Sunday, October 14, 2012
The Memory Lagoon - Female Convict 701 (Sasori) 
The Memory Lagoon is a limited series involving second looks at previously reviewed works in hopes of attaining a more nuanced view, and perhaps..a little extra.
When Matsu(Meiko Kaji) is betrayed by corrupt cop, Sugimi(Isao Natsuyagi), the only man she ever loved, and locked in an oppressively run maximum security women's prison. From the opening scene, it is abundantly clear that the only two things surging through her tortured mind, are escape and violent revenge. It's only when Sugimi makes a pact with one of Matsu's inmates (Rie Yokoyama), when the already fevered tension between the innocent prisoner 701, and the horny, corrupt system of the prison, reaches an irrevocable bursting point. When considering the exploitation market, and what it is largely known for, one might be hard-pressed to ever consider the art level to even remotely be something to flirtatiously play with. But in the case of the first cinematic outing of Tohru Shinohara's long-haired heroine, director Shunya Ito takes an almost Seijun Suzuki route by making the world of Sasori into one of almost savage beauty.

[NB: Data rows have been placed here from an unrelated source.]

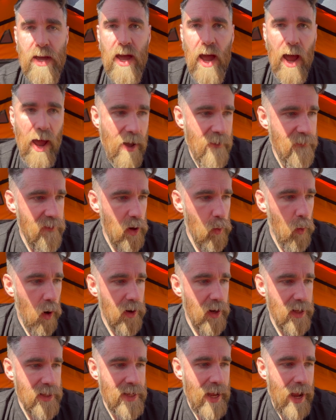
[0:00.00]
If you
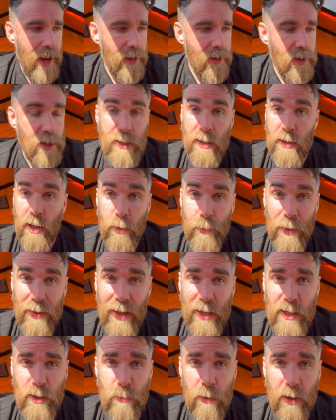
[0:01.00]
want a tent that's a little bit
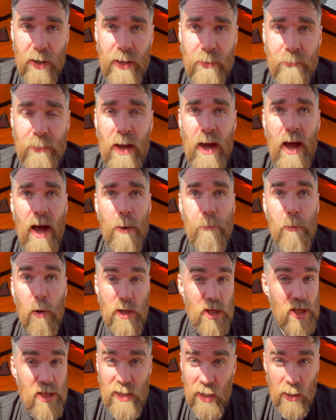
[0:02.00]
less money,
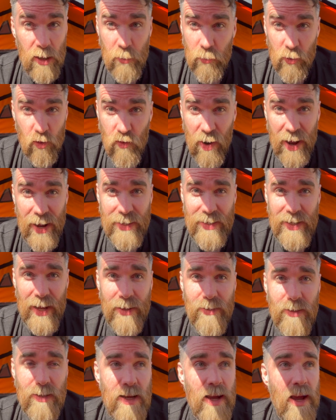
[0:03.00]
but still a great
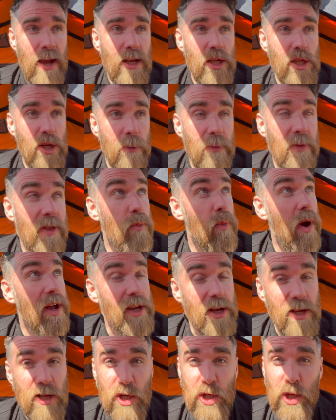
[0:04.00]
tent, something where
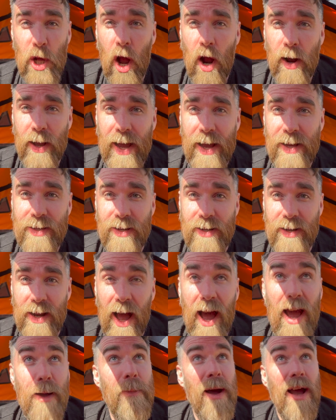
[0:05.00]
you can stargaze at
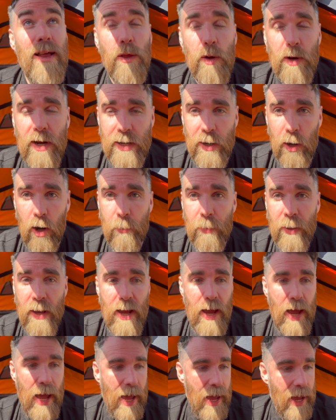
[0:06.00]
night by looking up,
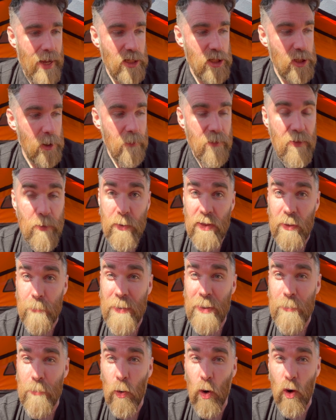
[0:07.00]
something with a
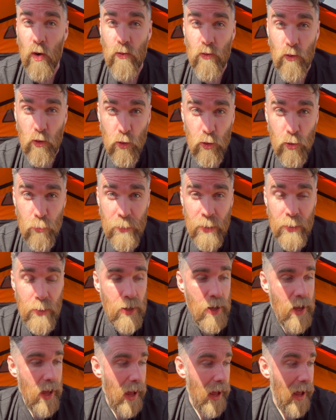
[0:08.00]
bit more room,
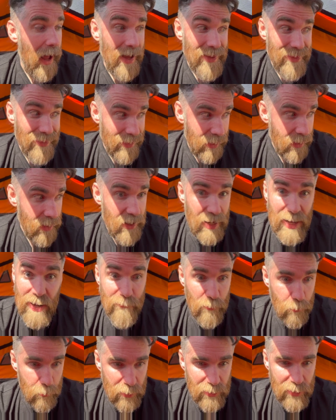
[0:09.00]
I think,
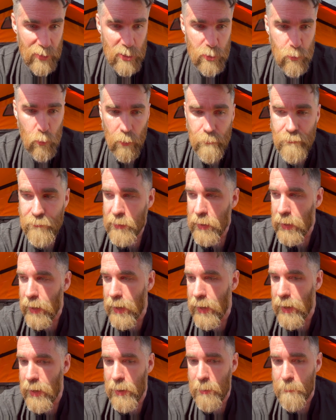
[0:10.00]
even with this one,
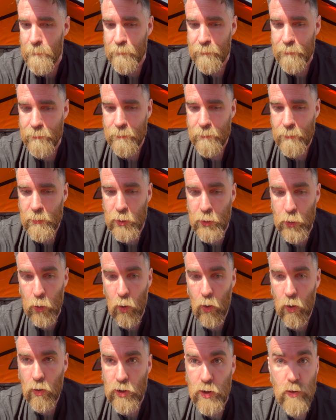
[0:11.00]
you
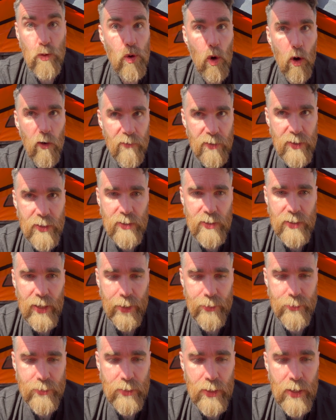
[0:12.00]
know, you go for this
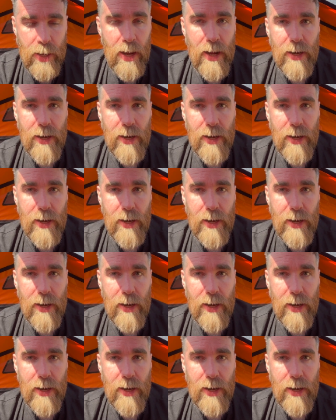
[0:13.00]
tent.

It is almost immediately that Ito's goal seems clear; that the film version of an already impressively violent comic was prime material for what many would eventually consider to be de rigueur for so-called "pinky violence" films of the early 1970s. And 701 lives up to this with a more impressive budget than many of its contemporaries, and with an almost hallucinatory style to cohabit the often lurid sexual violence that permeates Matsu's original adventure. The film's unique use of moody lighting, modular stages, and some truly original use of the widescreen format fuels the film to an almost point of panic. True to it's trashy roots, Matsu is subjected to all a manner of abuse, only to find that she possesses an almost superhuman endurance(a running theme in Shinohara's output). Not to mention a vicious streak that tends to incite often equally or worse violent reactions from those around.It is this element that rounds out the affair by granting it all a memorable freak factor to what could so easily have become another "women in prison" flick. It is almost as if Ito and company found themselves ready to prove their mettle regardless of the material on hand.
So when the Matsu trips up numerous attempts to destroy her within the walls of the prison in an "accident", the action finally escalates to a shocking and often jaw-dropping prison revolt. It is within the sexual anarchy on display, that the film goes all out in search of ways to both trouble and possibly shake up certain gender predispositions. Matsu, caught between the warden and guards, and those determined to destroy her, is made into something that could possibly make even the "ironic" admirers of Riki-Oh blush. In many ways, it's hard to believe that this was made where and when it was lest readers forget the often radical politics happening on and around the streets of urban Japan during these years. It's a conservative's fiery worst nightmare that muscles beyond the confines of a the simple walls of a correctional facility, and ultimately ends on the streets of Tokyo in a memorable finale that feels lifted directly from the manga page.
Exploitation favorite, Meiko Kaji burns a deep impression as the titular heroine, a character so put-upon, so quietly simmering, that each of her victories seem incrementally huge regardless of their often questionable nature. Her performance, largely told in her eyes, is truly effective, while so many around her continue to fall victim to their own imagined stake in the game. The villains of the piece are often so over-the-top that it feels as if many are ready to burst from their own overworked blood pressures, while Kaji merely delivers a well-administered fatal push. Even as films of this ilk often engender an old world "women must be stoic" vibe, there is also a certain amount of playful humor, best encompassed by a scene involving a planted officer amongst prison ranks that backfires in a most comical fashion. For every other "for the guys" decision of the film, there is often an equally absurd retort, which is uncharacteristically clever for the subgenre, and Kaji often makes for a singularly iconic hero that can dish out the worst with the best of the era's bushy-eyebrowed action avatars.